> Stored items

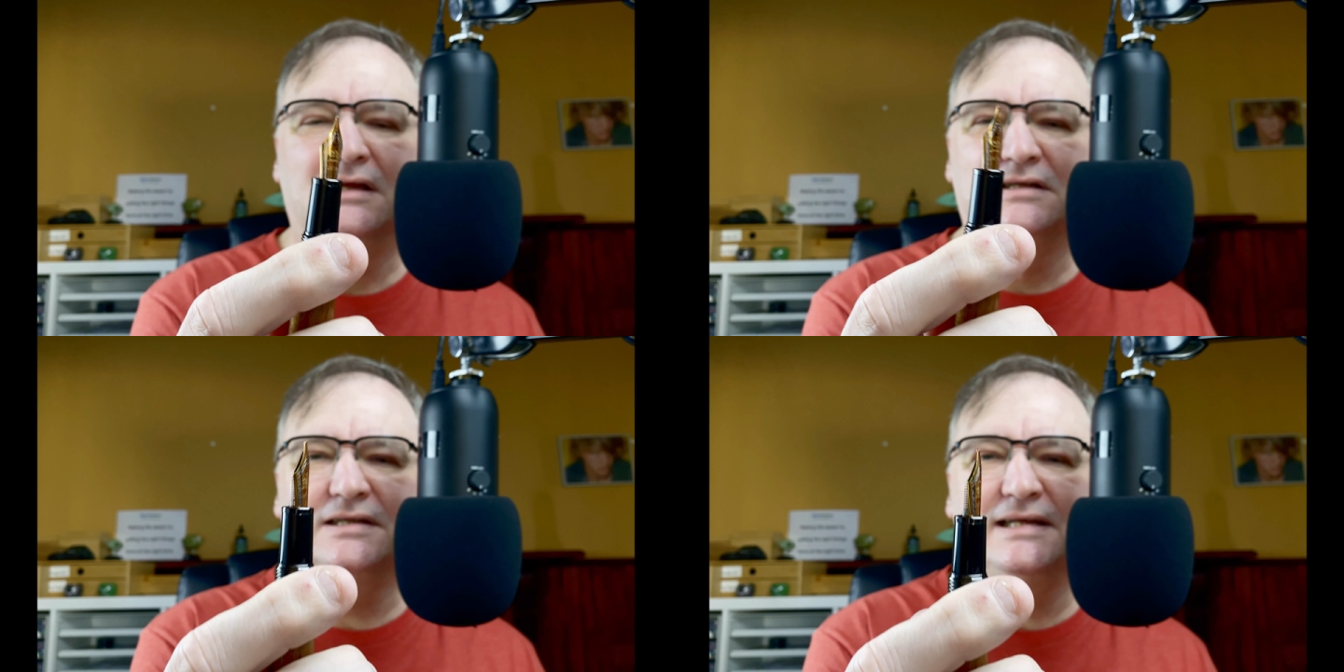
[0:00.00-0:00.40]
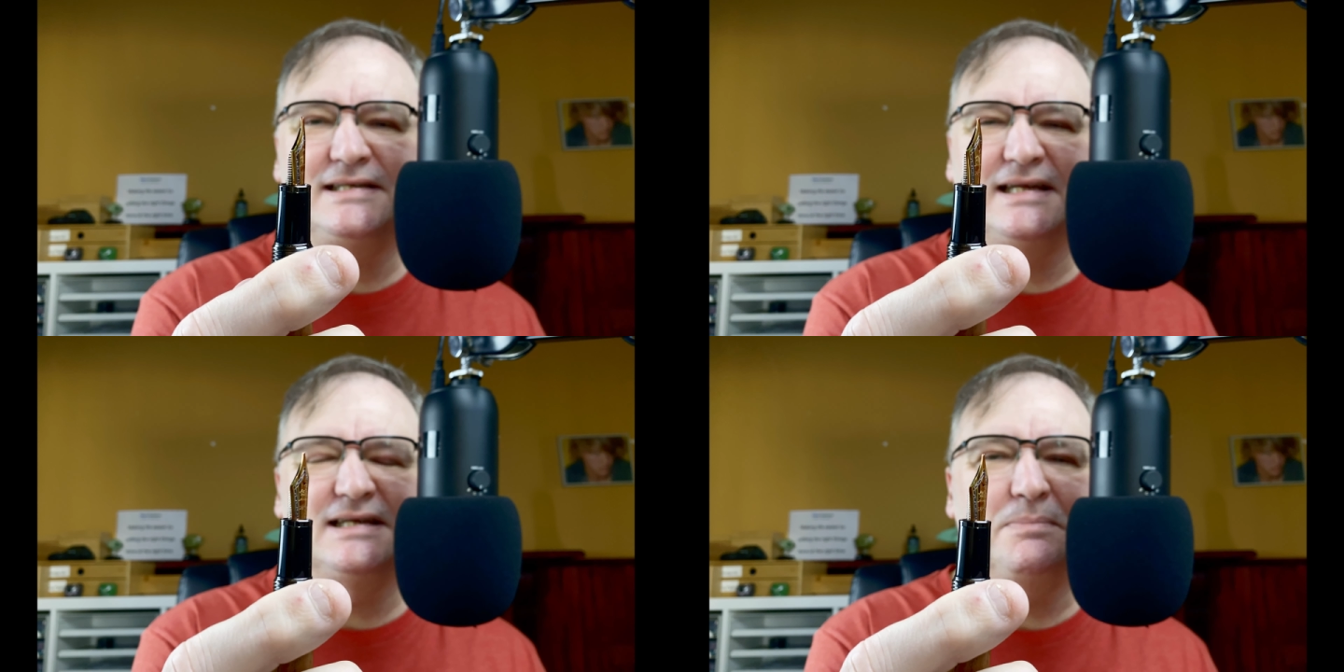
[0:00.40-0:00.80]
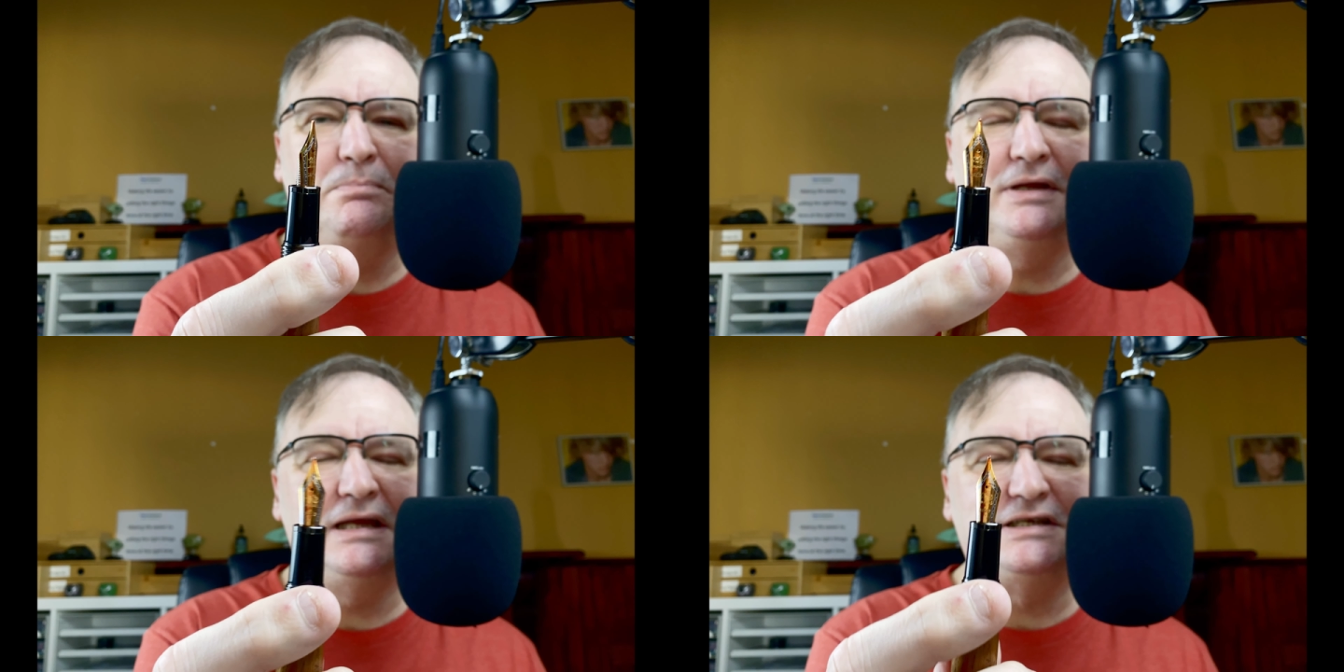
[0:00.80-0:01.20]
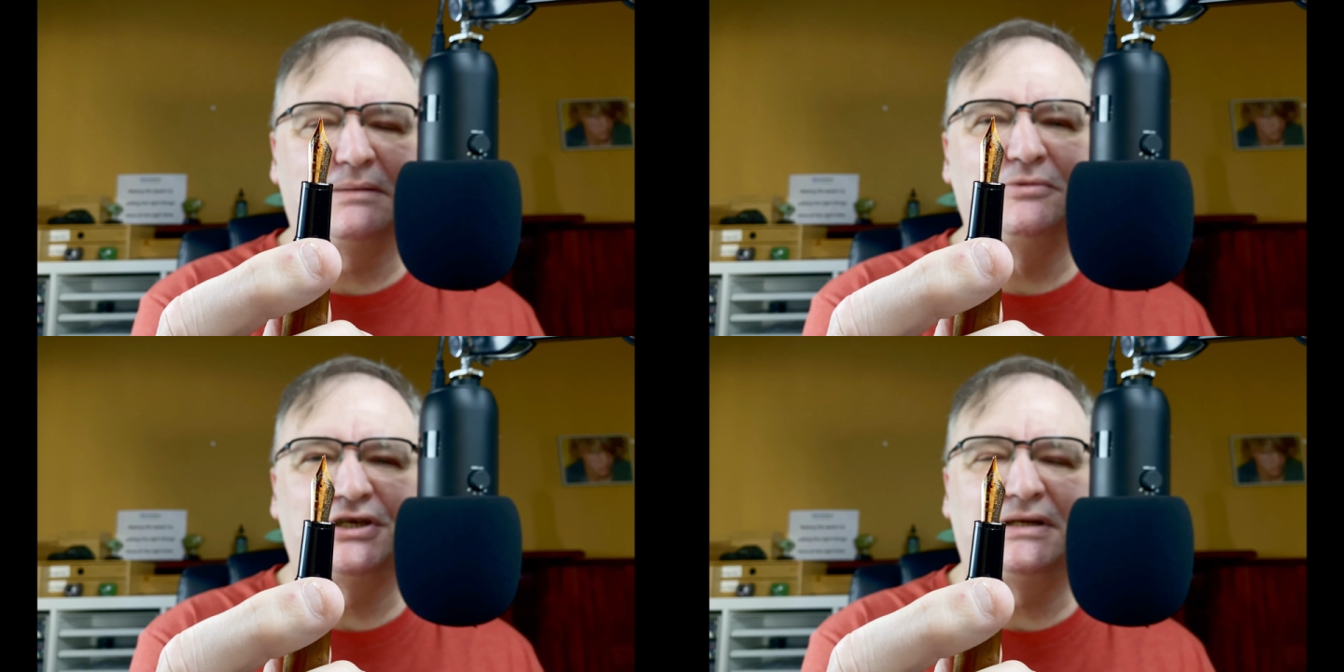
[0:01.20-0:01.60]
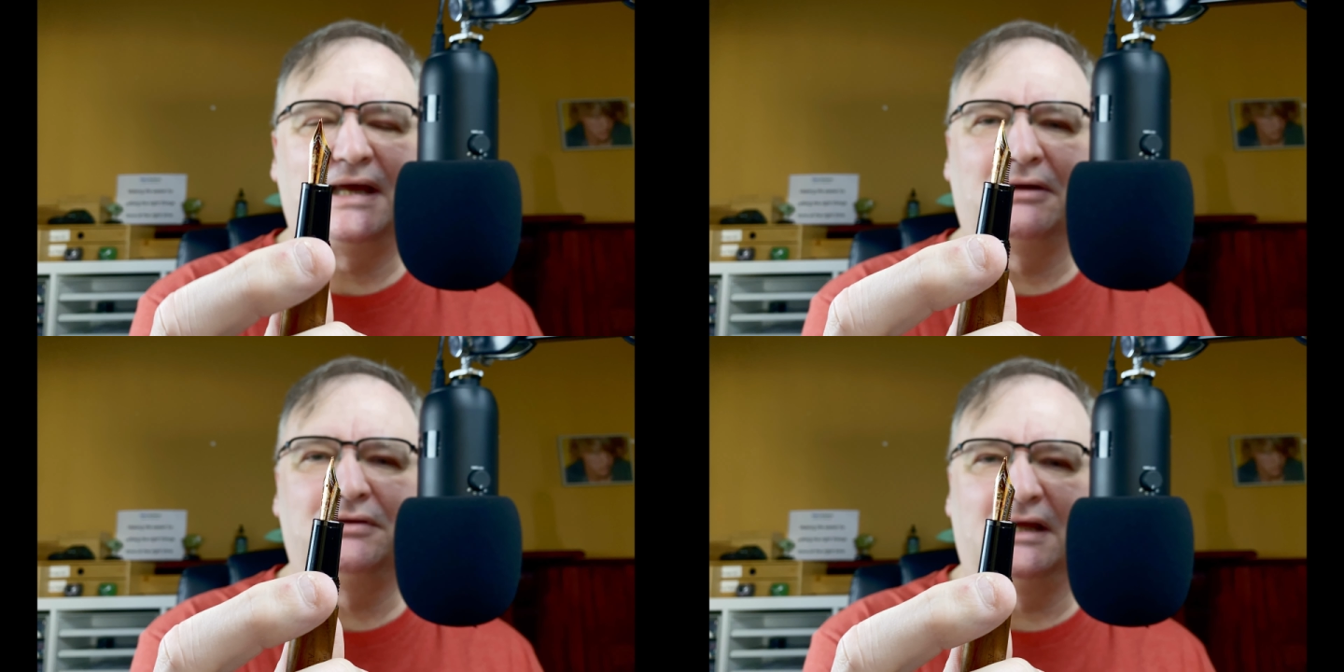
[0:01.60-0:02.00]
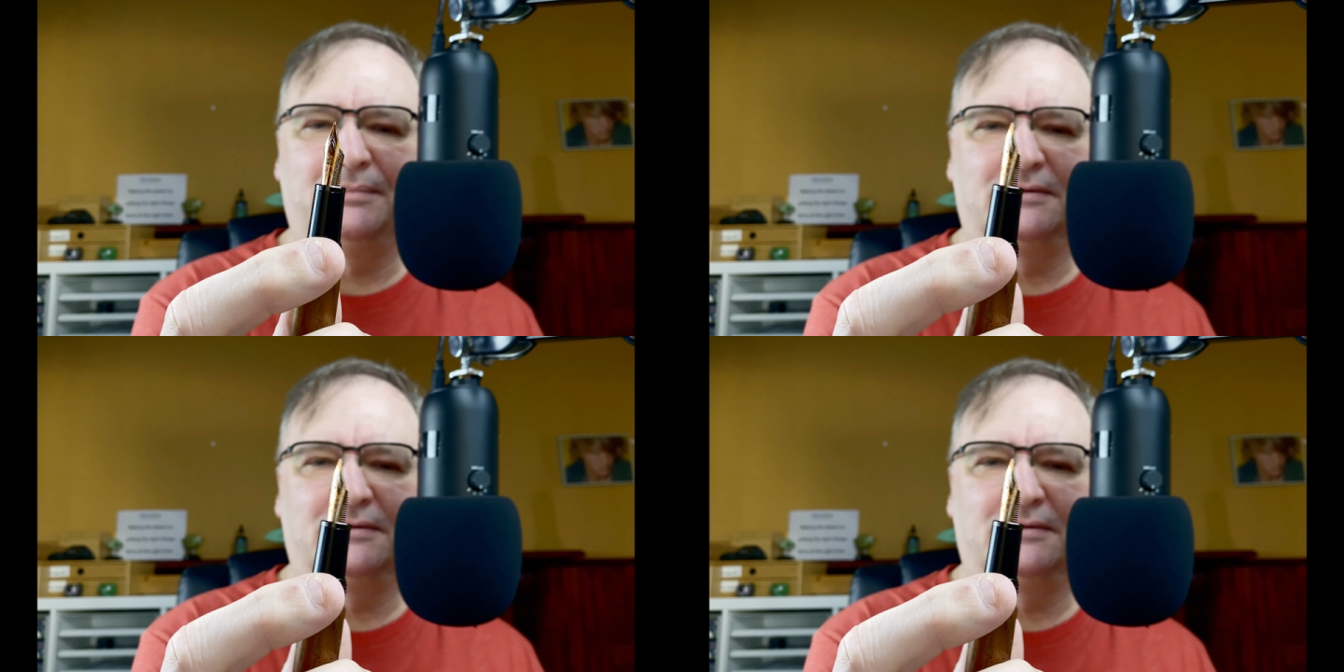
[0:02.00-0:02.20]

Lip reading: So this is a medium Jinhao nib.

...

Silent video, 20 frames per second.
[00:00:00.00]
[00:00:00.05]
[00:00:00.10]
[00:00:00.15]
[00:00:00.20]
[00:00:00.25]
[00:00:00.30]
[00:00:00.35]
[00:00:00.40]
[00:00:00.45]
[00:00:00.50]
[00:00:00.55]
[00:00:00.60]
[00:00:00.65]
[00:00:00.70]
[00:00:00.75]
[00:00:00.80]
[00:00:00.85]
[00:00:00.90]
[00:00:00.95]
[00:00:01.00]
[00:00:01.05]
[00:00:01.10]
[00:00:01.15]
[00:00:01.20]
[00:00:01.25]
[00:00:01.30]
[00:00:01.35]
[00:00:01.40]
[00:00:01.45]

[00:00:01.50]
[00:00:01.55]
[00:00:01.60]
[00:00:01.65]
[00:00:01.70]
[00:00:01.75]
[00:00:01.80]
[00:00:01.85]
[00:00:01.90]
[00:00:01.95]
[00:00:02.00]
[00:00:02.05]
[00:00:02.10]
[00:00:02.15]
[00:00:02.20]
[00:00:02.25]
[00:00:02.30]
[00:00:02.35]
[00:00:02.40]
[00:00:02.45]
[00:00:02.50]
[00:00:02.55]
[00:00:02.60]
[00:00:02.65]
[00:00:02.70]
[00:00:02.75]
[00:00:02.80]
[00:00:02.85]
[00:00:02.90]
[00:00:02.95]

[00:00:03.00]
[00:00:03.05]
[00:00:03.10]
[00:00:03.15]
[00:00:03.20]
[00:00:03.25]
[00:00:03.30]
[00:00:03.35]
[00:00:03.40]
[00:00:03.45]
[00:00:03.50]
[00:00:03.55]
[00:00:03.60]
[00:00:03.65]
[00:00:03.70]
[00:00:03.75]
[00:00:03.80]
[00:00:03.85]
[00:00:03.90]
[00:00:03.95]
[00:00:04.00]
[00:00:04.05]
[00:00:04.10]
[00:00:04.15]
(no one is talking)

> EXERCISE AIM
Of the lines above, retype only those from the line containing "[00:00:02.85]" through the line containing "[00:00:03.90]", including both, exactly.

> RESPONSE TO THIS TASK
[00:00:02.85]
[00:00:02.90]
[00:00:02.95]

[00:00:03.00]
[00:00:03.05]
[00:00:03.10]
[00:00:03.15]
[00:00:03.20]
[00:00:03.25]
[00:00:03.30]
[00:00:03.35]
[00:00:03.40]
[00:00:03.45]
[00:00:03.50]
[00:00:03.55]
[00:00:03.60]
[00:00:03.65]
[00:00:03.70]
[00:00:03.75]
[00:00:03.80]
[00:00:03.85]
[00:00:03.90]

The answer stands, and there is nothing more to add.